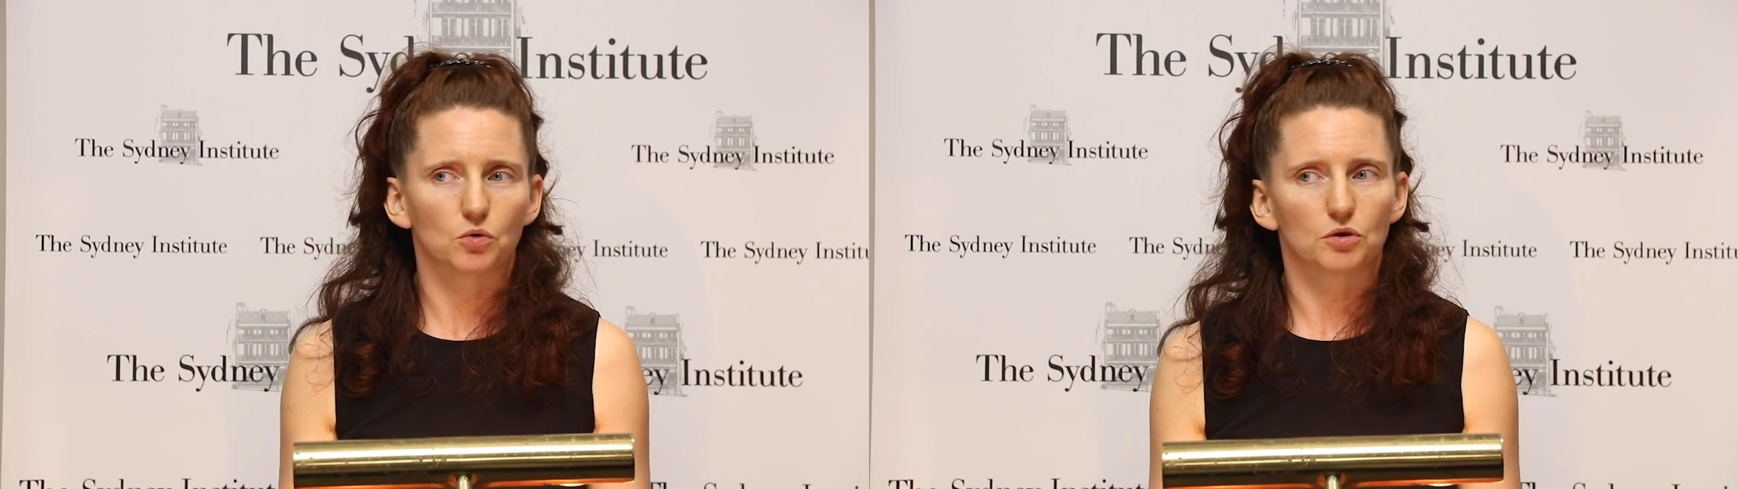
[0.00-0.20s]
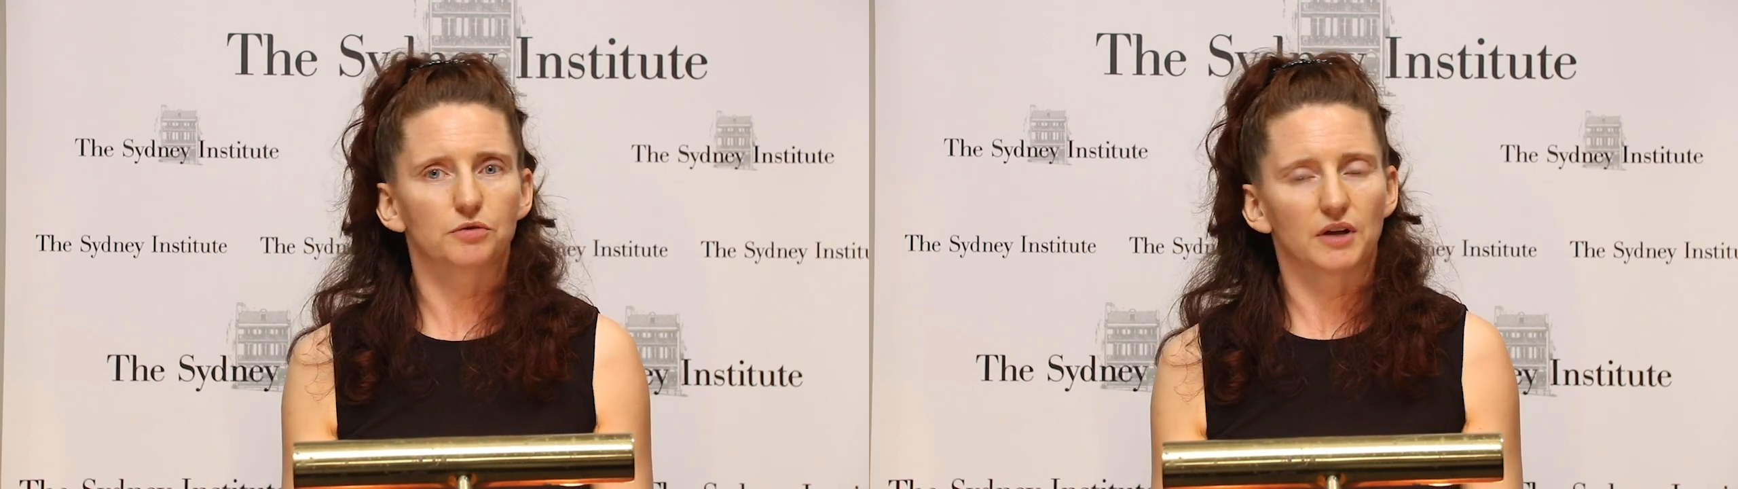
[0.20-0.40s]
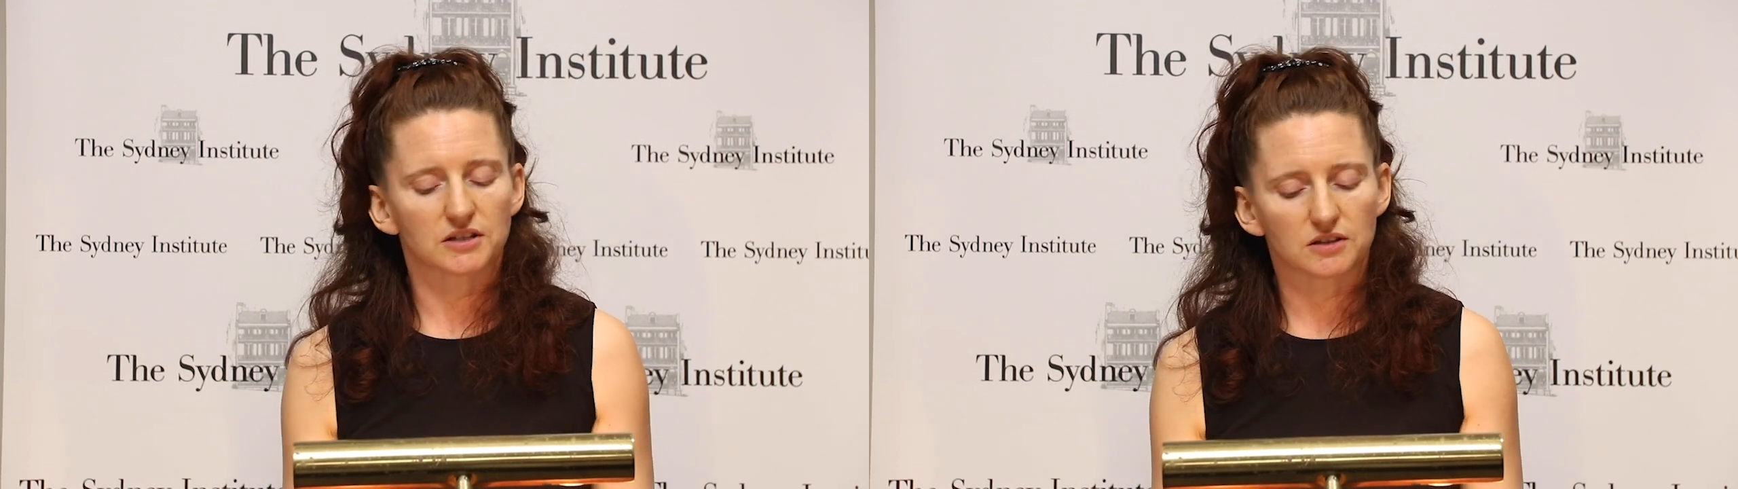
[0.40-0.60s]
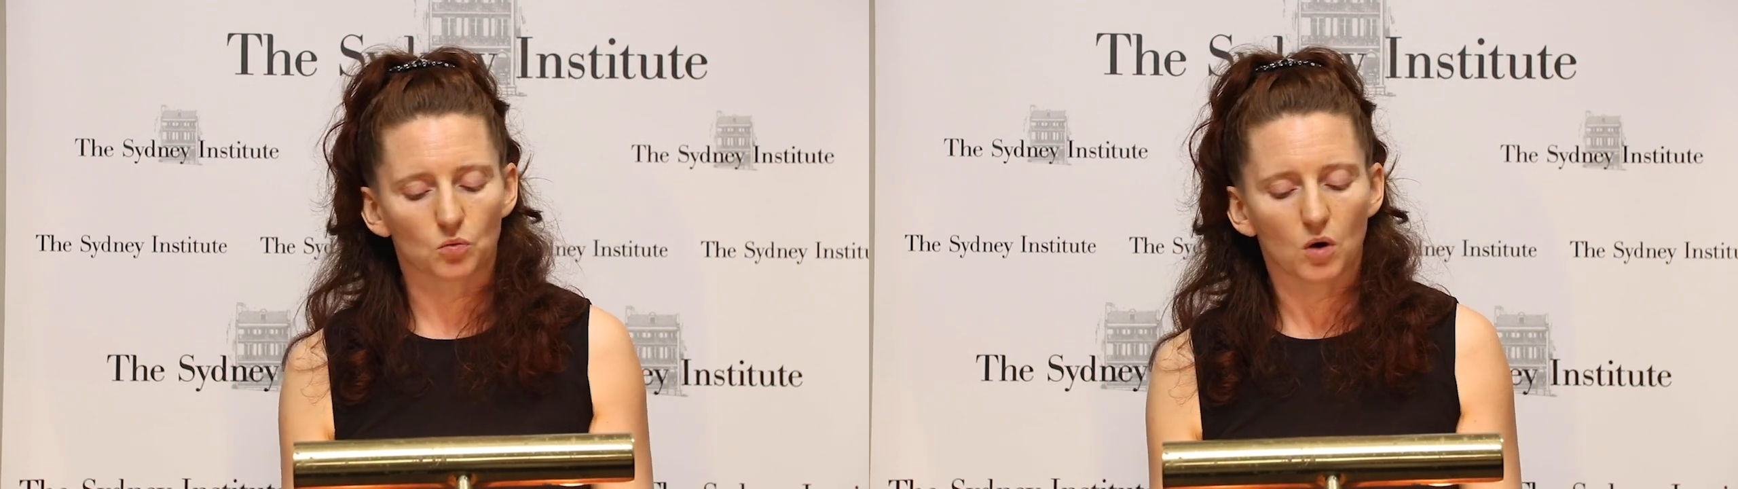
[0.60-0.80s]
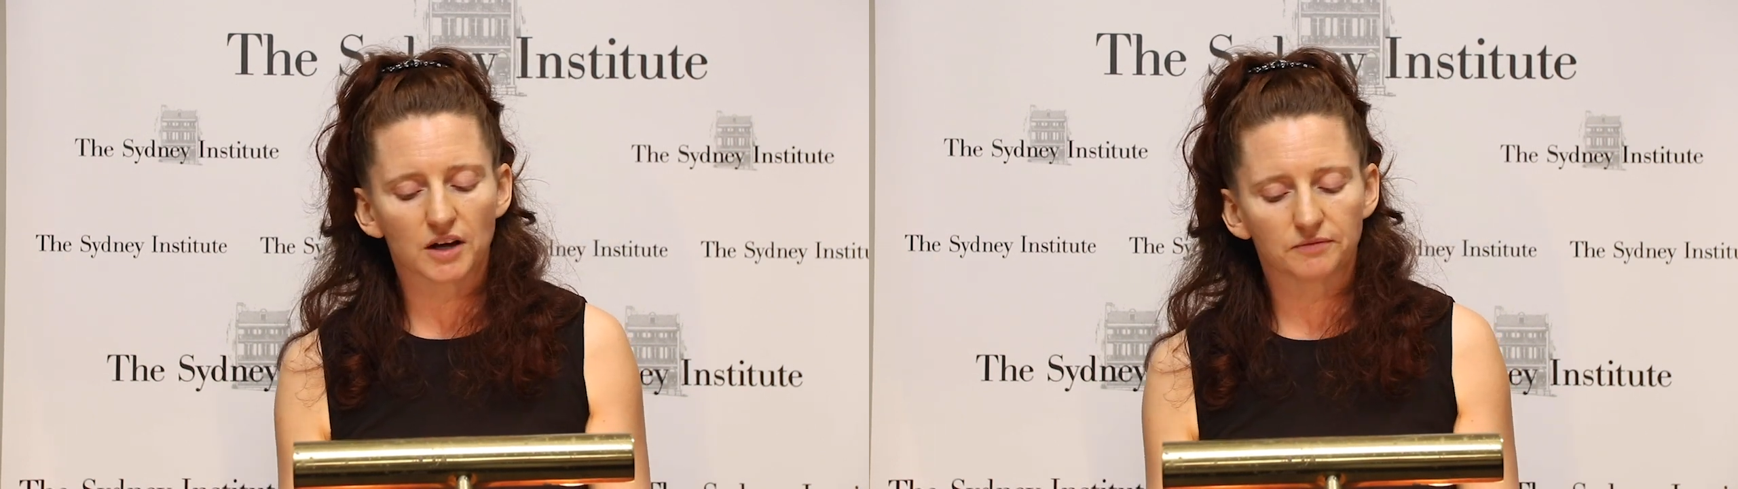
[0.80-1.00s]
worth less
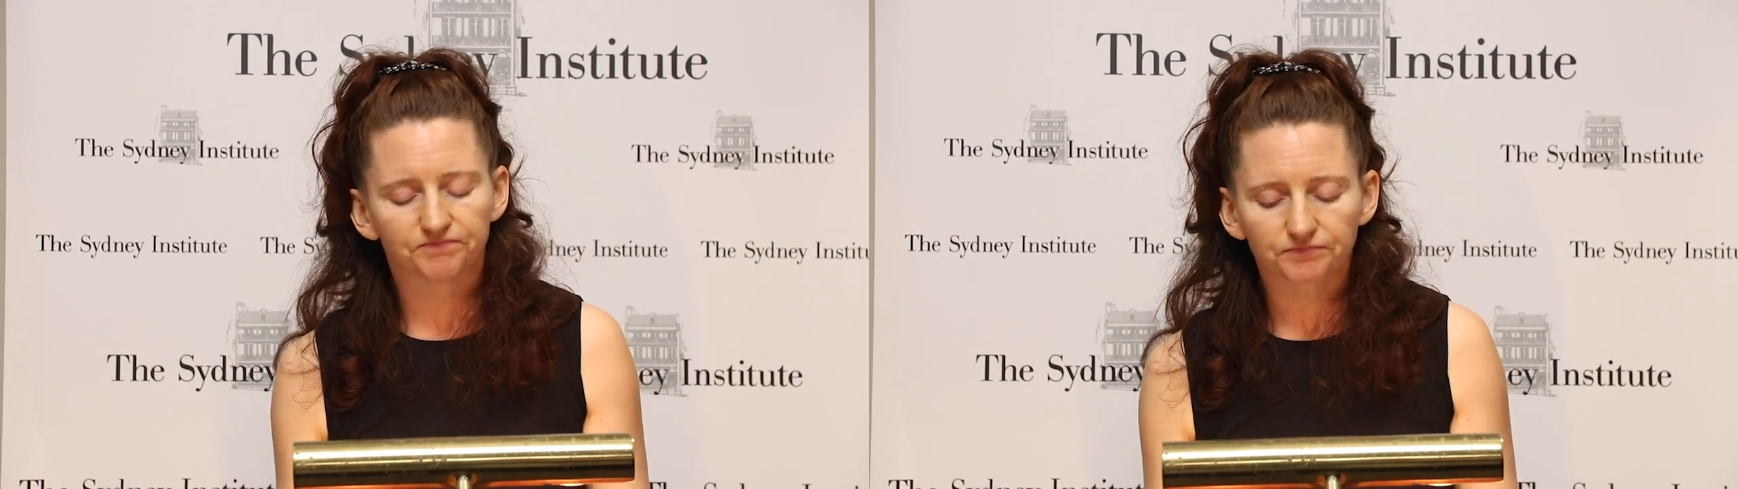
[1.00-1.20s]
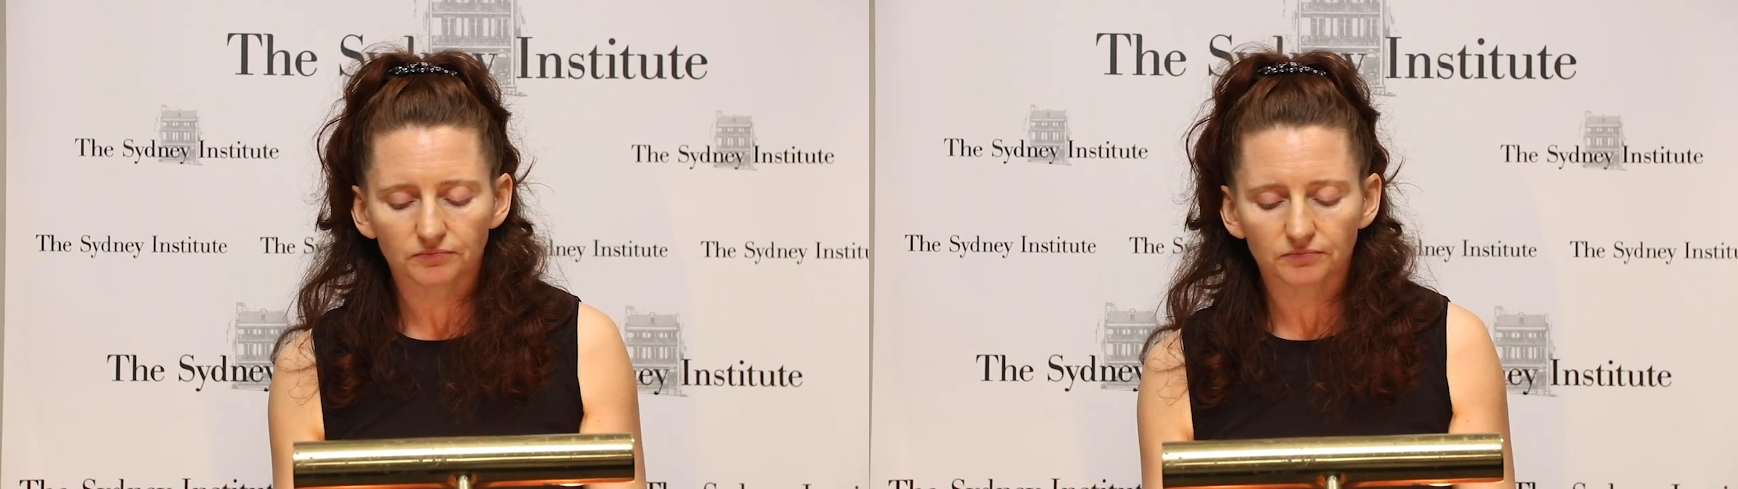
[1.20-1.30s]
than 1.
▬▬▬▬▬▬
» Exercise
Everything in the listing must be restated word for word, except for the pictures.

» Solution for this exercise
[0.00-0.20s]
[0.20-0.40s]
[0.40-0.60s]
[0.60-0.80s]
[0.80-1.00s]
worth less
[1.00-1.20s]
[1.20-1.30s]
than 1.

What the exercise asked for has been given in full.